Türkiye küme düşmüş diye yazmış bugün Necati Doğru. Dış politikada hem Avrupacı hem de “Arap yanlısı” olunmaz diyor. AKP’nin Davutoğlu dönemindeki “Stratejik Derinlik” politikasının, “onurlu yalnızlık” politikalarına evrildiğinden bahsediyor. Avrupa’nın hukuku ve ortak aklı merkeze alan siyasal işleyişlerinin yerine; Cumhurbaşkanı’nı merkeze alan yasama, yürütme, yargıyla işletilecek sistemin varlığını eleştirmiş. İçi çürümüş Avrupa söylemleri, altı boş propagandadır demiş.
Doğru. Hükümet ne zaman siyasi ya da ekonomik bir krizle karşı karşıya kalsa, Avrupa karşıtı söylemlerle beraber olmayan bir gündem yaratılıyor, sonra “Eyy Avrupa”… Ne zaman adaletsizlikler, yolsuzluklar açığa çıksa, haçlı orduları ve Türkiye’nin güçlü olmasını istemeyen dış güçler devrede!
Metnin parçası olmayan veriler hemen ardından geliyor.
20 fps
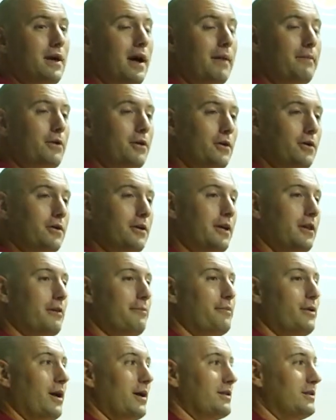I'm currently in the
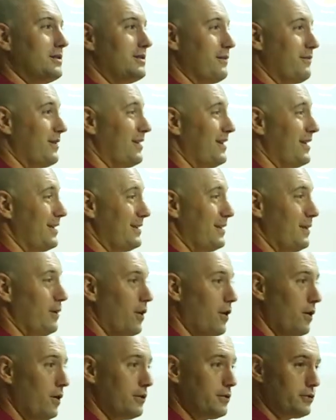process of collecting
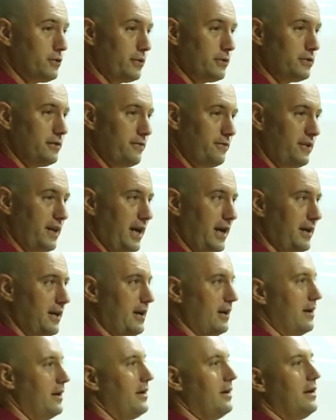all sorts of
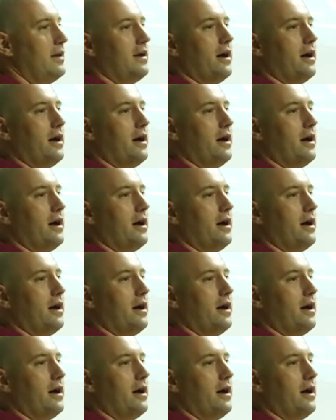data,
Doğru. Bu söylemler artık devletin dış politikası haline gelmiş durumda.
Peki, bu söylemler sadece hükümet ve yanlıları tarafından mı yükseltiliyor? Yazdığın gazetenin geçen gün attığı manşeti okumadın mı Necati Doğru? Yunanistan’a nota verilme çağrısını hangi yandaş gazete attı?
Bir yandan bunlar bayat laf, boş avunma, içe propaganda deyin; bir yandan da bu söylemi besleyin! İç mihraklar, dış düşmanlar, hain işbirlikçiler diye diye hedef gösterin, sonra bu söylemler devlet politikası haline gelince muhaliflik yapın!
Dış düşman-iç mihrak diyalektiğinin ağababası Soner Yalçın sizin gazetede yazmıyor galiba!
Sen iyisi mi yazdığın gazeteyi arada bir oku; neyin Sözcü’sü olduğunu bir düşün!